▼

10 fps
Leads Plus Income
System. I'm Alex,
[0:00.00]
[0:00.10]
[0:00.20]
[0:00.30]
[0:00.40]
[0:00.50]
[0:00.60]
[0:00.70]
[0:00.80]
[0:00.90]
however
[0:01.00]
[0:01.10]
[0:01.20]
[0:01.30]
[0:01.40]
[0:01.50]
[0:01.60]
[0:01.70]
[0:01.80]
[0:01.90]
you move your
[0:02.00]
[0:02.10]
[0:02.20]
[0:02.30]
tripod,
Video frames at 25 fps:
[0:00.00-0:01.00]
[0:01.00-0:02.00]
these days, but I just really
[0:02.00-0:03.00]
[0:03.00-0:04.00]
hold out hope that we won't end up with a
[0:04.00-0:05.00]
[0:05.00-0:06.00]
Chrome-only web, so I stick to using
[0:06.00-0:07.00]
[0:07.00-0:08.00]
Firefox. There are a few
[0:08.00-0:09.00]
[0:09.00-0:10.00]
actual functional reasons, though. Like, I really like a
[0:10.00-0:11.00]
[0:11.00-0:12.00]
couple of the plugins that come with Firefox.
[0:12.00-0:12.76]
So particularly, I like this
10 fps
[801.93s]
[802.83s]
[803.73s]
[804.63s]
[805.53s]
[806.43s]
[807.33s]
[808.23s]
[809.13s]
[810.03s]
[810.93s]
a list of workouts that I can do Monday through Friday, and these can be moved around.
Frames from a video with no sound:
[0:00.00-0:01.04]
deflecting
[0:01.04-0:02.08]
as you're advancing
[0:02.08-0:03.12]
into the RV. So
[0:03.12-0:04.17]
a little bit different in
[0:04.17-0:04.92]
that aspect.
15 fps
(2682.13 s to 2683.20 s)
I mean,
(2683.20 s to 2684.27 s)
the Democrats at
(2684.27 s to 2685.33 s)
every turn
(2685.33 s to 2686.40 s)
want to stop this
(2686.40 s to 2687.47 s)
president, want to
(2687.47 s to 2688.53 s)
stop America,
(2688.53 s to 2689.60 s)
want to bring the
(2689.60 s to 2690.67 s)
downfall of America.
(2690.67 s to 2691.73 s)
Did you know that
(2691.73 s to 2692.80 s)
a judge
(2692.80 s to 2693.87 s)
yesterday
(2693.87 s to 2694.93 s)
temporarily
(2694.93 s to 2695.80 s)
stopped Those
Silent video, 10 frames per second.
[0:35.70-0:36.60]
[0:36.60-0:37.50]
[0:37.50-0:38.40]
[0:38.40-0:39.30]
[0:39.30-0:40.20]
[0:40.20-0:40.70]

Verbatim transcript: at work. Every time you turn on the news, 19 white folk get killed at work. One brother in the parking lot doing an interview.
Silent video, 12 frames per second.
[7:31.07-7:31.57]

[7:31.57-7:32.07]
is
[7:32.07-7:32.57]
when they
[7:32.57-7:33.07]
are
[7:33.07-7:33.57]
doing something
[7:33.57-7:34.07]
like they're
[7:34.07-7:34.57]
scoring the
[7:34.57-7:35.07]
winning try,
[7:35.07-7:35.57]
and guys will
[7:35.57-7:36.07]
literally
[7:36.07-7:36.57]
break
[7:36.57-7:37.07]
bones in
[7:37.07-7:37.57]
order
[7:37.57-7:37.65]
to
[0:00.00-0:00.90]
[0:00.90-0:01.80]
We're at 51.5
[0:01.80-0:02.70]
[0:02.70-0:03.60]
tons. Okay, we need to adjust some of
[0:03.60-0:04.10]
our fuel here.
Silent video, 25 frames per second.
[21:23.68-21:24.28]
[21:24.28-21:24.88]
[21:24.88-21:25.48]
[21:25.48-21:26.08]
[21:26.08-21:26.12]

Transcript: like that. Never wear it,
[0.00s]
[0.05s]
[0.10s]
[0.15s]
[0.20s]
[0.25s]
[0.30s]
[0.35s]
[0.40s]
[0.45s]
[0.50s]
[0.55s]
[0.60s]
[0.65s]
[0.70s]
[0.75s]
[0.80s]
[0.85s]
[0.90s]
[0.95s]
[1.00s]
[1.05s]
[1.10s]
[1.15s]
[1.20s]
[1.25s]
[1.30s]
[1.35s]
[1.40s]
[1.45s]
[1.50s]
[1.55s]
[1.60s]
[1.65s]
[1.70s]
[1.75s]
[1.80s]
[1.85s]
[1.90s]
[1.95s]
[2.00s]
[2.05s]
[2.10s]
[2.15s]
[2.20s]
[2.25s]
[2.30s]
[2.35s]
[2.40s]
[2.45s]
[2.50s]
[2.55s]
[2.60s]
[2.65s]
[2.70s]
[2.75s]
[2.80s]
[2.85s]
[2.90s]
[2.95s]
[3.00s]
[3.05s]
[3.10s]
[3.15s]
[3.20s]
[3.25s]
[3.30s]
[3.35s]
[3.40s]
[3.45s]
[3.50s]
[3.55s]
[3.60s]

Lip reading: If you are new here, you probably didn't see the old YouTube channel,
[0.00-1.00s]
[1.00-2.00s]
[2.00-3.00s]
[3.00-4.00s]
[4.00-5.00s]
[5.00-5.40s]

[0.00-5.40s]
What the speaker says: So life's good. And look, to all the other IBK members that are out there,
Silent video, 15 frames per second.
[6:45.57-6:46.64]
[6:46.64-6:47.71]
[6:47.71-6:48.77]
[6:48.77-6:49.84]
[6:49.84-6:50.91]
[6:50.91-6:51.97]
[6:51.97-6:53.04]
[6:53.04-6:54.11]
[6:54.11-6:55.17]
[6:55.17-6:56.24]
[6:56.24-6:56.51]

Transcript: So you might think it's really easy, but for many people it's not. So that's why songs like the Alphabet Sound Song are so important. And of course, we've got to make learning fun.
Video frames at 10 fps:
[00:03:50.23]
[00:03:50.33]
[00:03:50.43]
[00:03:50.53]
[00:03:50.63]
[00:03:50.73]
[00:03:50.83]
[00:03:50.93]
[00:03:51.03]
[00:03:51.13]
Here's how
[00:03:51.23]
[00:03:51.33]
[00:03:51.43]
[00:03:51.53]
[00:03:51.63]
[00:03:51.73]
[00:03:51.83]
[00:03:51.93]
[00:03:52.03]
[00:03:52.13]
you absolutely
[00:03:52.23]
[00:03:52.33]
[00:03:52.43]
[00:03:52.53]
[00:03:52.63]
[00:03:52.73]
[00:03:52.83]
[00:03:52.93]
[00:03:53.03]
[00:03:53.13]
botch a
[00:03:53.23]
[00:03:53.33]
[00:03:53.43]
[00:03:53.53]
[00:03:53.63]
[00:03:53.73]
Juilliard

▲

**WHAT IS REQUIRED**
What this exercise asks for is an exact copy of all the records.

**RESPONSE TO THIS TASK**
10 fps
Leads Plus Income
System. I'm Alex,
[0:00.00]
[0:00.10]
[0:00.20]
[0:00.30]
[0:00.40]
[0:00.50]
[0:00.60]
[0:00.70]
[0:00.80]
[0:00.90]
however
[0:01.00]
[0:01.10]
[0:01.20]
[0:01.30]
[0:01.40]
[0:01.50]
[0:01.60]
[0:01.70]
[0:01.80]
[0:01.90]
you move your
[0:02.00]
[0:02.10]
[0:02.20]
[0:02.30]
tripod,
Video frames at 25 fps:
[0:00.00-0:01.00]
[0:01.00-0:02.00]
these days, but I just really
[0:02.00-0:03.00]
[0:03.00-0:04.00]
hold out hope that we won't end up with a
[0:04.00-0:05.00]
[0:05.00-0:06.00]
Chrome-only web, so I stick to using
[0:06.00-0:07.00]
[0:07.00-0:08.00]
Firefox. There are a few
[0:08.00-0:09.00]
[0:09.00-0:10.00]
actual functional reasons, though. Like, I really like a
[0:10.00-0:11.00]
[0:11.00-0:12.00]
couple of the plugins that come with Firefox.
[0:12.00-0:12.76]
So particularly, I like this
10 fps
[801.93s]
[802.83s]
[803.73s]
[804.63s]
[805.53s]
[806.43s]
[807.33s]
[808.23s]
[809.13s]
[810.03s]
[810.93s]
a list of workouts that I can do Monday through Friday, and these can be moved around.
Frames from a video with no sound:
[0:00.00-0:01.04]
deflecting
[0:01.04-0:02.08]
as you're advancing
[0:02.08-0:03.12]
into the RV. So
[0:03.12-0:04.17]
a little bit different in
[0:04.17-0:04.92]
that aspect.
15 fps
(2682.13 s to 2683.20 s)
I mean,
(2683.20 s to 2684.27 s)
the Democrats at
(2684.27 s to 2685.33 s)
every turn
(2685.33 s to 2686.40 s)
want to stop this
(2686.40 s to 2687.47 s)
president, want to
(2687.47 s to 2688.53 s)
stop America,
(2688.53 s to 2689.60 s)
want to bring the
(2689.60 s to 2690.67 s)
downfall of America.
(2690.67 s to 2691.73 s)
Did you know that
(2691.73 s to 2692.80 s)
a judge
(2692.80 s to 2693.87 s)
yesterday
(2693.87 s to 2694.93 s)
temporarily
(2694.93 s to 2695.80 s)
stopped Those
Silent video, 10 frames per second.
[0:35.70-0:36.60]
[0:36.60-0:37.50]
[0:37.50-0:38.40]
[0:38.40-0:39.30]
[0:39.30-0:40.20]
[0:40.20-0:40.70]

Verbatim transcript: at work. Every time you turn on the news, 19 white folk get killed at work. One brother in the parking lot doing an interview.
Silent video, 12 frames per second.
[7:31.07-7:31.57]

[7:31.57-7:32.07]
is
[7:32.07-7:32.57]
when they
[7:32.57-7:33.07]
are
[7:33.07-7:33.57]
doing something
[7:33.57-7:34.07]
like they're
[7:34.07-7:34.57]
scoring the
[7:34.57-7:35.07]
winning try,
[7:35.07-7:35.57]
and guys will
[7:35.57-7:36.07]
literally
[7:36.07-7:36.57]
break
[7:36.57-7:37.07]
bones in
[7:37.07-7:37.57]
order
[7:37.57-7:37.65]
to
[0:00.00-0:00.90]
[0:00.90-0:01.80]
We're at 51.5
[0:01.80-0:02.70]
[0:02.70-0:03.60]
tons. Okay, we need to adjust some of
[0:03.60-0:04.10]
our fuel here.
Silent video, 25 frames per second.
[21:23.68-21:24.28]
[21:24.28-21:24.88]
[21:24.88-21:25.48]
[21:25.48-21:26.08]
[21:26.08-21:26.12]

Transcript: like that. Never wear it,
[0.00s]
[0.05s]
[0.10s]
[0.15s]
[0.20s]
[0.25s]
[0.30s]
[0.35s]
[0.40s]
[0.45s]
[0.50s]
[0.55s]
[0.60s]
[0.65s]
[0.70s]
[0.75s]
[0.80s]
[0.85s]
[0.90s]
[0.95s]
[1.00s]
[1.05s]
[1.10s]
[1.15s]
[1.20s]
[1.25s]
[1.30s]
[1.35s]
[1.40s]
[1.45s]
[1.50s]
[1.55s]
[1.60s]
[1.65s]
[1.70s]
[1.75s]
[1.80s]
[1.85s]
[1.90s]
[1.95s]
[2.00s]
[2.05s]
[2.10s]
[2.15s]
[2.20s]
[2.25s]
[2.30s]
[2.35s]
[2.40s]
[2.45s]
[2.50s]
[2.55s]
[2.60s]
[2.65s]
[2.70s]
[2.75s]
[2.80s]
[2.85s]
[2.90s]
[2.95s]
[3.00s]
[3.05s]
[3.10s]
[3.15s]
[3.20s]
[3.25s]
[3.30s]
[3.35s]
[3.40s]
[3.45s]
[3.50s]
[3.55s]
[3.60s]

Lip reading: If you are new here, you probably didn't see the old YouTube channel,
[0.00-1.00s]
[1.00-2.00s]
[2.00-3.00s]
[3.00-4.00s]
[4.00-5.00s]
[5.00-5.40s]

[0.00-5.40s]
What the speaker says: So life's good. And look, to all the other IBK members that are out there,
Silent video, 15 frames per second.
[6:45.57-6:46.64]
[6:46.64-6:47.71]
[6:47.71-6:48.77]
[6:48.77-6:49.84]
[6:49.84-6:50.91]
[6:50.91-6:51.97]
[6:51.97-6:53.04]
[6:53.04-6:54.11]
[6:54.11-6:55.17]
[6:55.17-6:56.24]
[6:56.24-6:56.51]

Transcript: So you might think it's really easy, but for many people it's not. So that's why songs like the Alphabet Sound Song are so important. And of course, we've got to make learning fun.
Video frames at 10 fps:
[00:03:50.23]
[00:03:50.33]
[00:03:50.43]
[00:03:50.53]
[00:03:50.63]
[00:03:50.73]
[00:03:50.83]
[00:03:50.93]
[00:03:51.03]
[00:03:51.13]
Here's how
[00:03:51.23]
[00:03:51.33]
[00:03:51.43]
[00:03:51.53]
[00:03:51.63]
[00:03:51.73]
[00:03:51.83]
[00:03:51.93]
[00:03:52.03]
[00:03:52.13]
you absolutely
[00:03:52.23]
[00:03:52.33]
[00:03:52.43]
[00:03:52.53]
[00:03:52.63]
[00:03:52.73]
[00:03:52.83]
[00:03:52.93]
[00:03:53.03]
[00:03:53.13]
botch a
[00:03:53.23]
[00:03:53.33]
[00:03:53.43]
[00:03:53.53]
[00:03:53.63]
[00:03:53.73]
Juilliard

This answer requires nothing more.